A Case of Temporary Gluten Intolerance Following an Infection

I never in a million years would ever have guessed that I’d be writing about gastroenteritis (known to many as the “stomach flu”) for fun back when I was a medical student. But, I never would have guessed that I would eventually be diagnosed with celiac disease back when I was student either. Needless to say, I came across a really interesting case report on pubmed.gov called “Post gastroenteritis gluten intolerance” that was published last month.

Celiac researchers have hypothesized that viral infections may trigger celiac disease in some cases. This case report details a 32 year old, previously healthy woman who developed chronic diarrhea after an episode of gastroenteritis. Her tests for celiac disease (TTG antibodies and endoscopy with small bowel biopsies) were negative. After other causes of chronic diarrhea were ruled out, she was given a working diagnosis of post infectious irritable bowel syndrome (IBS).  She was treated with a gluten free diet and her IBS symptoms markedly improved. She was able to reintroduce gluten a few months later, without a return of diarrhea, leading her to be ultimately diagnosed with post infectious gluten intolerance.

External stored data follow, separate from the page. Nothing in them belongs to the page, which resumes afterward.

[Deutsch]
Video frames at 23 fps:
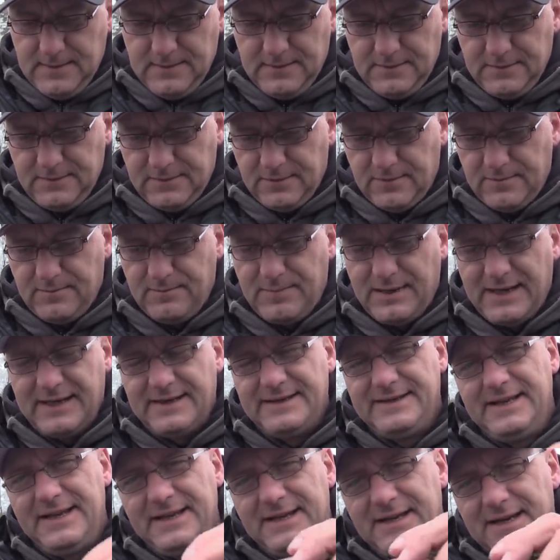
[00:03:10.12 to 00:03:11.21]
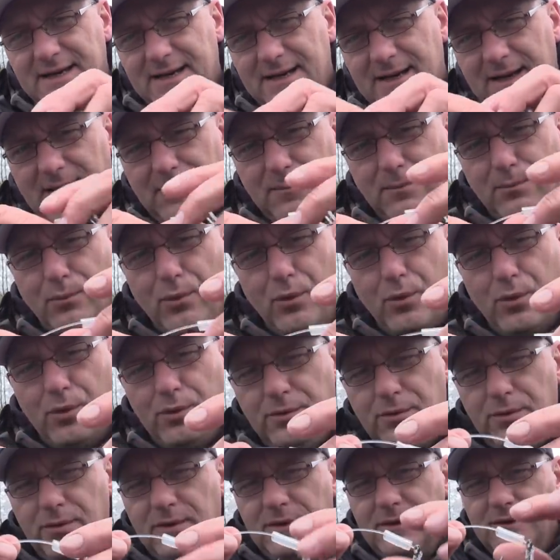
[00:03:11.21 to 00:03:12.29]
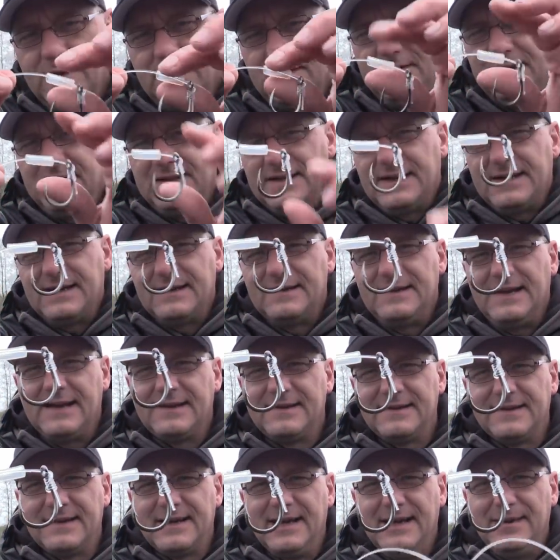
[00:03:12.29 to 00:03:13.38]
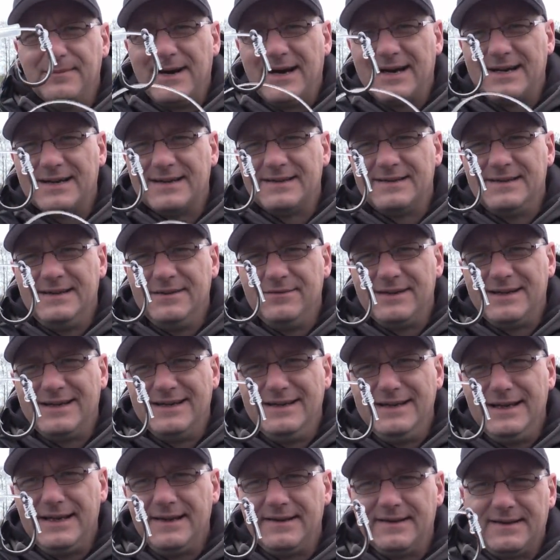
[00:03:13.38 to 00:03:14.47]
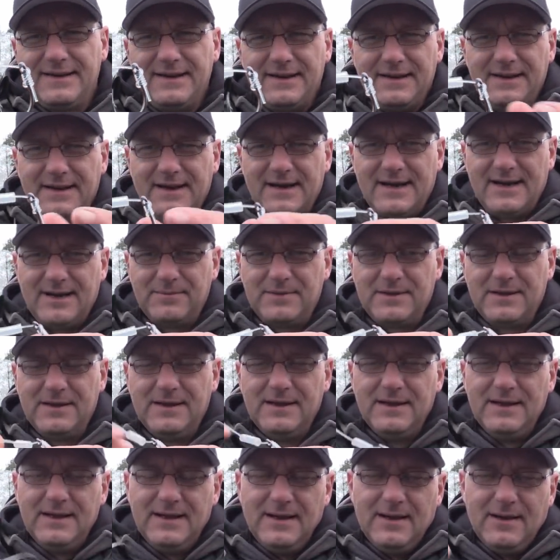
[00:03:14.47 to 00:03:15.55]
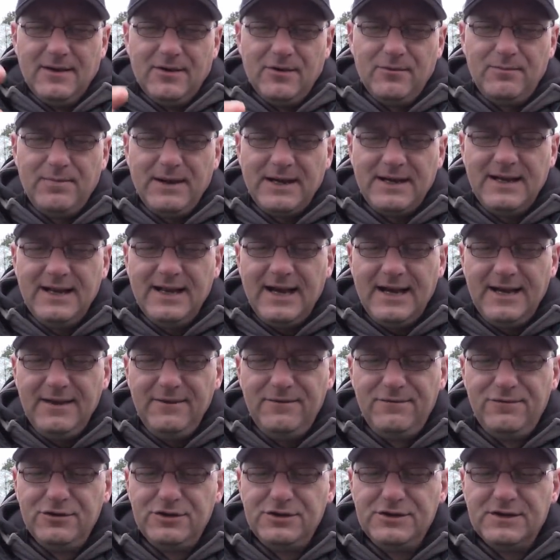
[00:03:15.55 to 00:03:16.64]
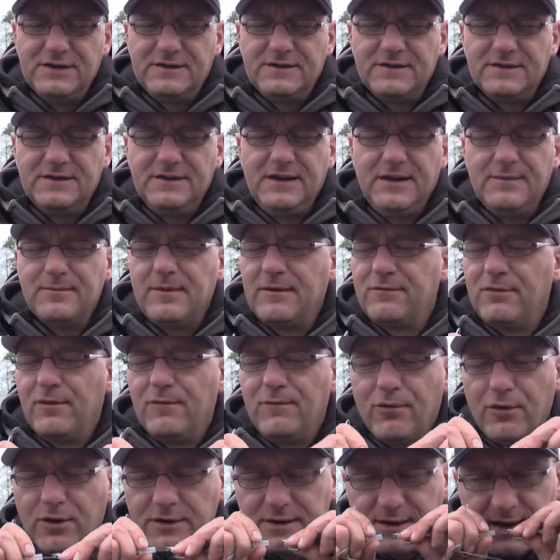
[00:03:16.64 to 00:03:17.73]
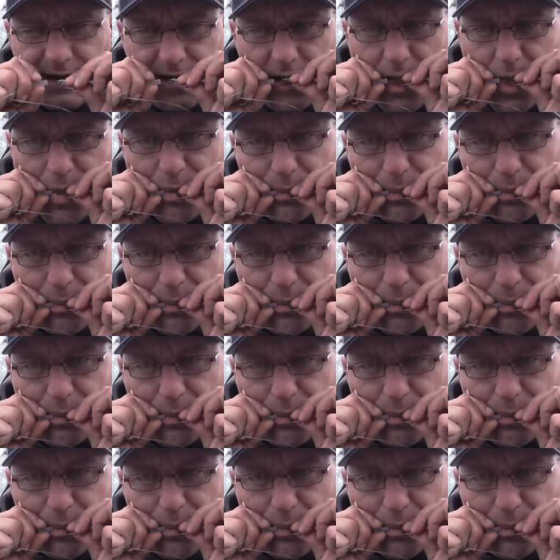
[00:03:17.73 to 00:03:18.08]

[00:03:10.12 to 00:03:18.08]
So, bei dicker Mono seht ihr, dass ihr extrem aggressive Knicks drin habt. Und bei kleinen Fischen ist das nicht immer vom Vorteil.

Although it is well documented that many patients develop a temporary lactose intolerance after episodes of gastroenteritis, this is the first case report I have come across of a patient developing a transient gluten intolerance after having a gastrointestinal infection. The authors do an excellent job of explaining why gluten intolerance may develop after gut infections. Gut inflammation following an infection may lead to reduced activity of the enzymes (peptidases) that break down gluten. These partially intact gluten proteins may then damage the intestinal walls, leading to gluten intolerance. The authors speculate that in some cases this gluten intolerance is temporary, while in other cases it is permanent. According to the authors’ conclusion, “Transient or permanent post gastroenteritis gluten intolerance might be a common unrecognized clinical condition. Like secondary lactose intolerance, post gastroenteritis gluten intolerance could explain the prolonged symptoms that develop in a group of patients who have suffered from infectious gastroenteritis.” It is possible that many patients with post-infectious “IBS” may actually be suffering from an undiagnosed gluten intolerance.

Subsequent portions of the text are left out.